Source data:
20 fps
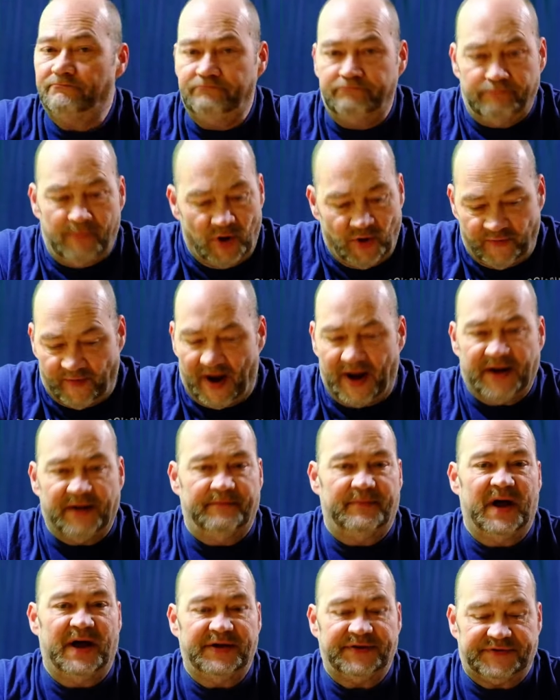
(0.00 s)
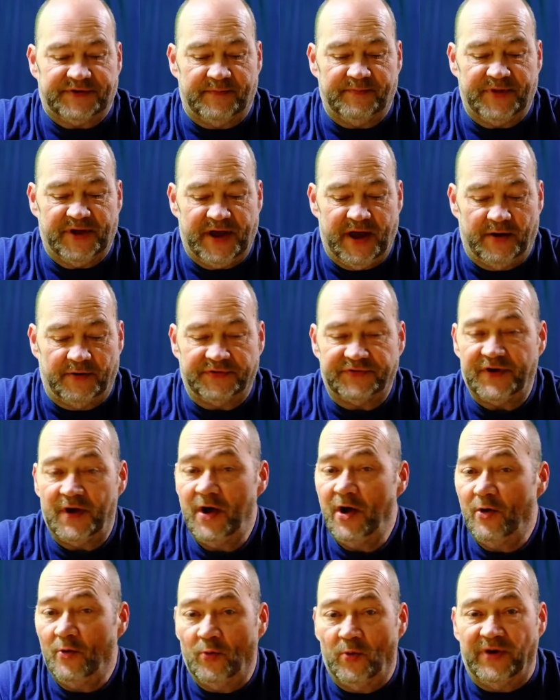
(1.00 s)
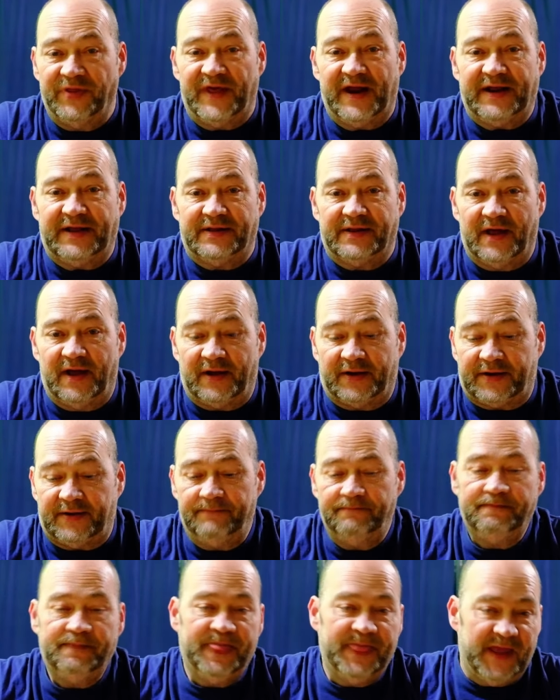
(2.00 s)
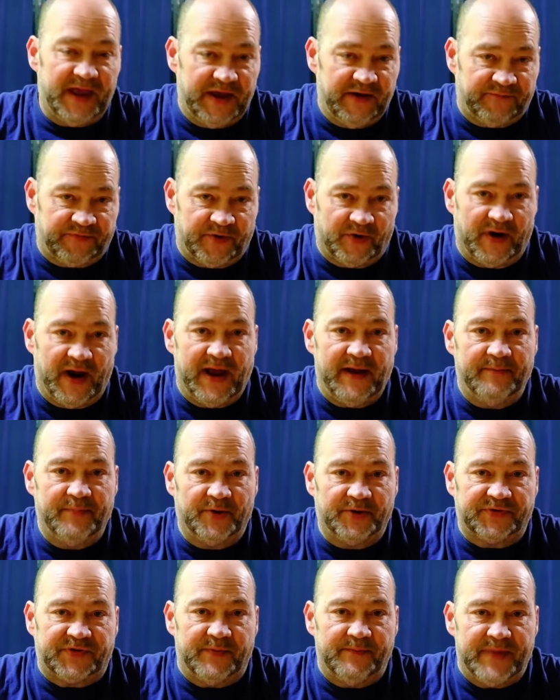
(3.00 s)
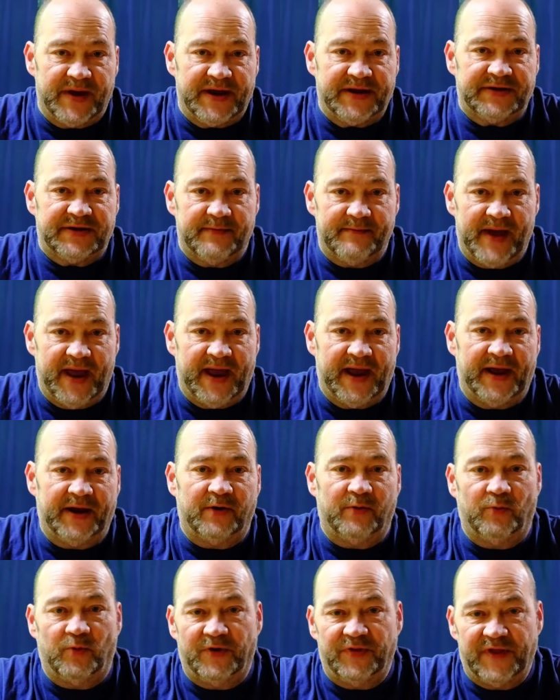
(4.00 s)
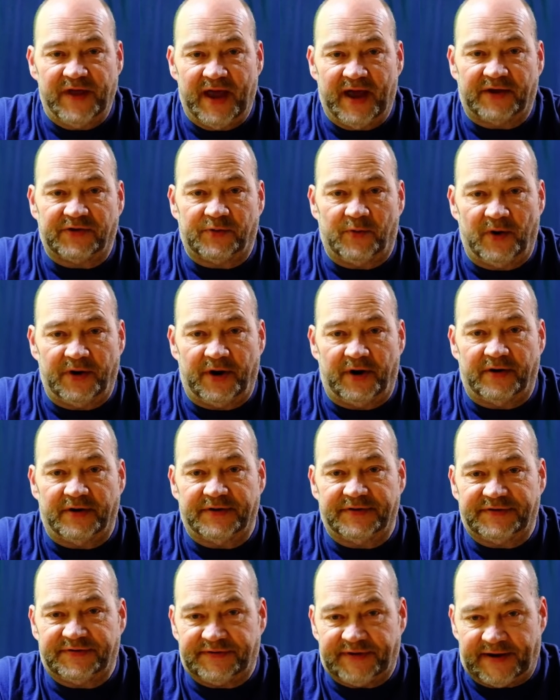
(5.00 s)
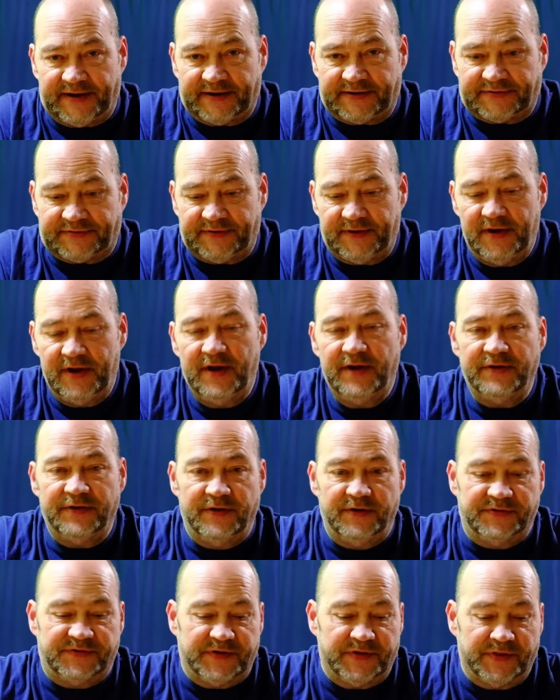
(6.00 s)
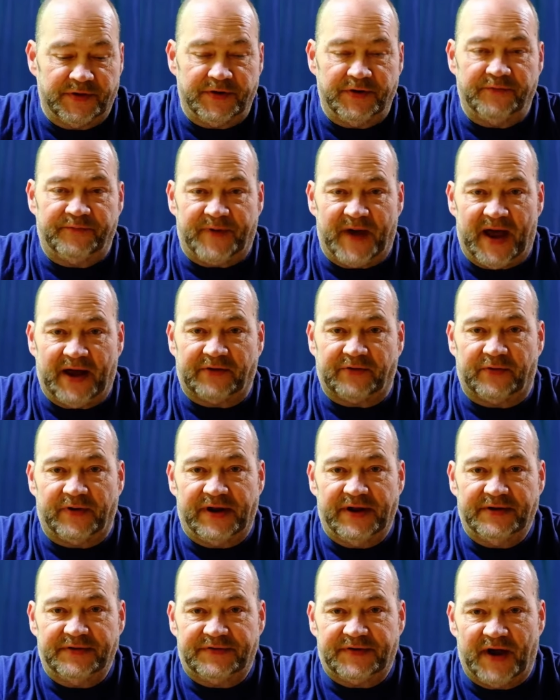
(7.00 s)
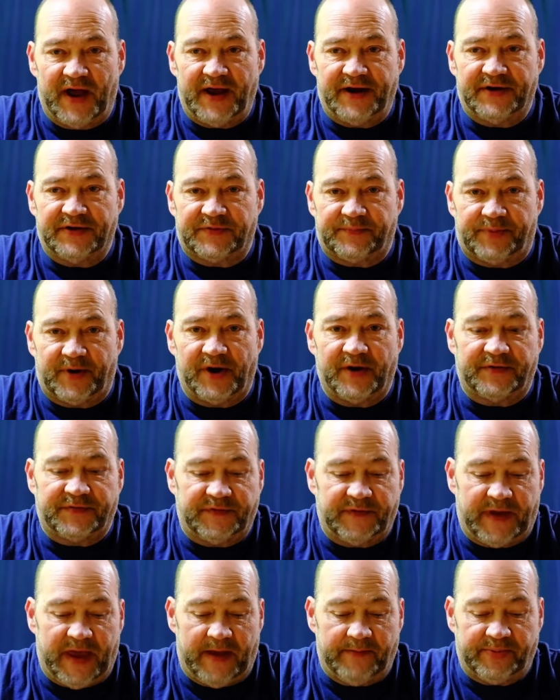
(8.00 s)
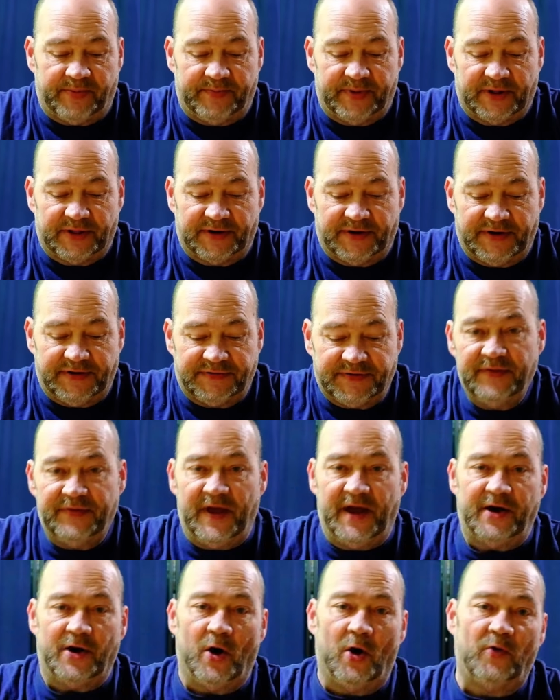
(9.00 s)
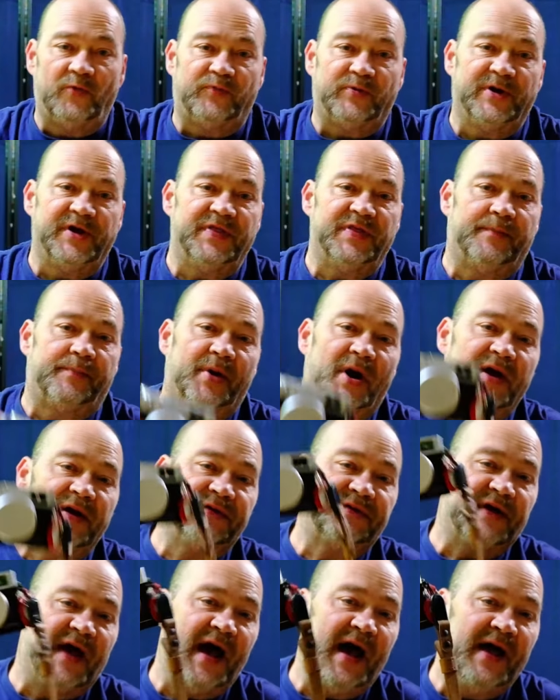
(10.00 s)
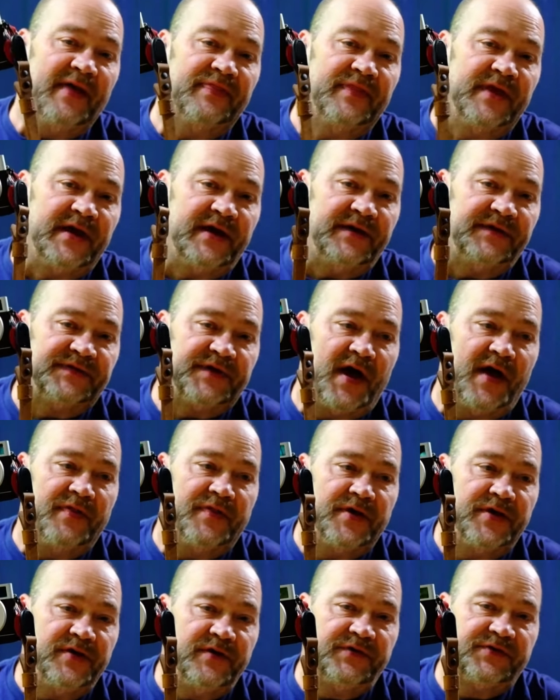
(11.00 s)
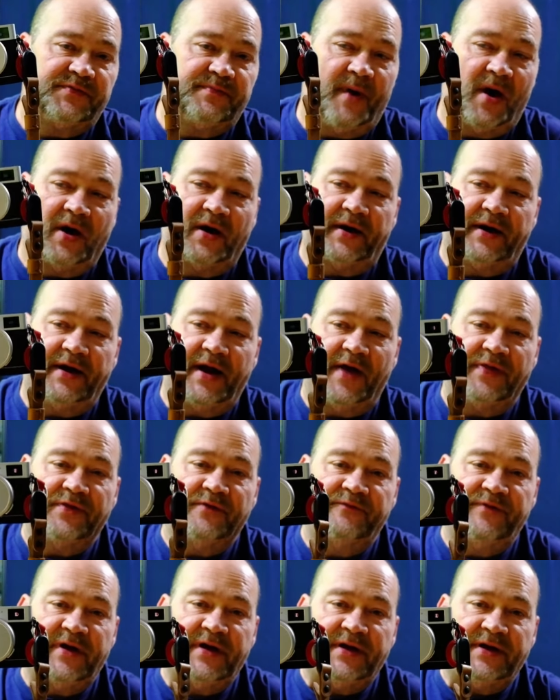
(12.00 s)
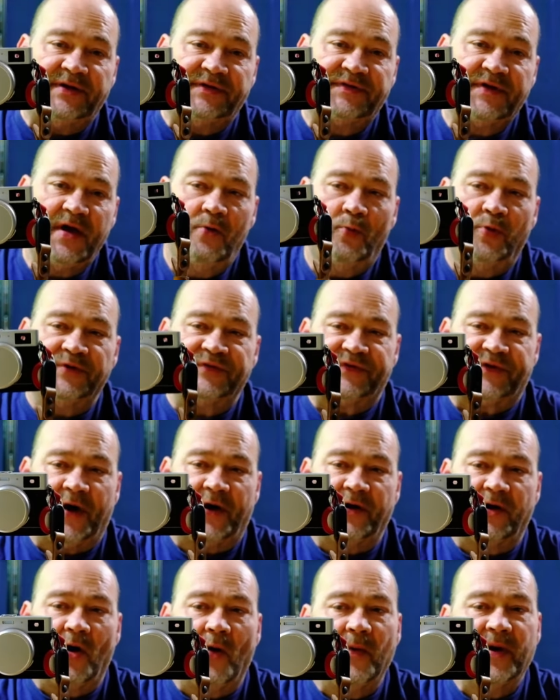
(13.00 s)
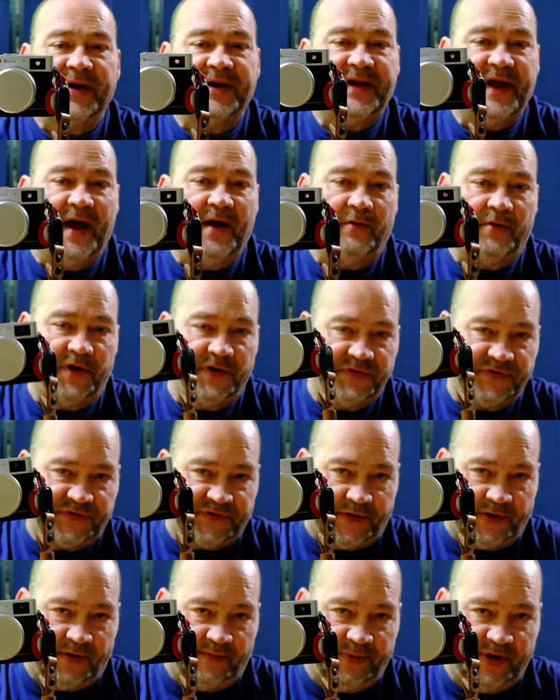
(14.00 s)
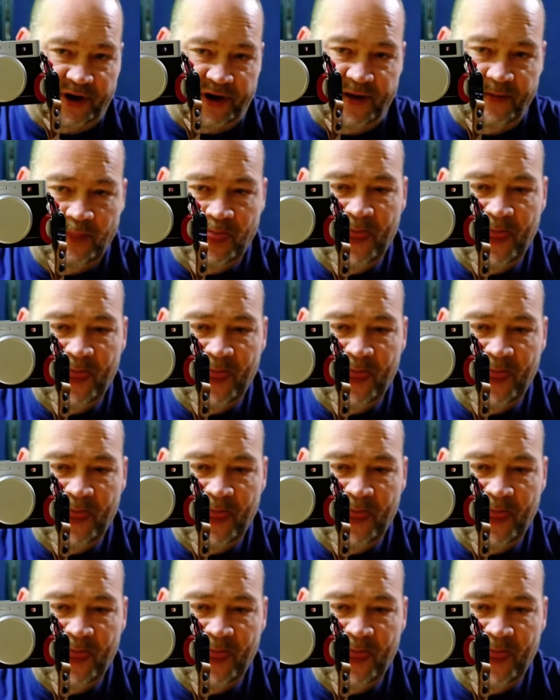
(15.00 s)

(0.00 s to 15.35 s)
move on and buy something else. With any luck, if they're able to meet demand with the X100VI using the new factory in China's production capabilities, then hopefully the price on these, on the used market, on the Bs, will start going down considerably,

What to do: The entire listing above, minus its pictures, should be copied out exactly.

Written solution:
20 fps
(0.00 s)
(1.00 s)
(2.00 s)
(3.00 s)
(4.00 s)
(5.00 s)
(6.00 s)
(7.00 s)
(8.00 s)
(9.00 s)
(10.00 s)
(11.00 s)
(12.00 s)
(13.00 s)
(14.00 s)
(15.00 s)

(0.00 s to 15.35 s)
move on and buy something else. With any luck, if they're able to meet demand with the X100VI using the new factory in China's production capabilities, then hopefully the price on these, on the used market, on the Bs, will start going down considerably,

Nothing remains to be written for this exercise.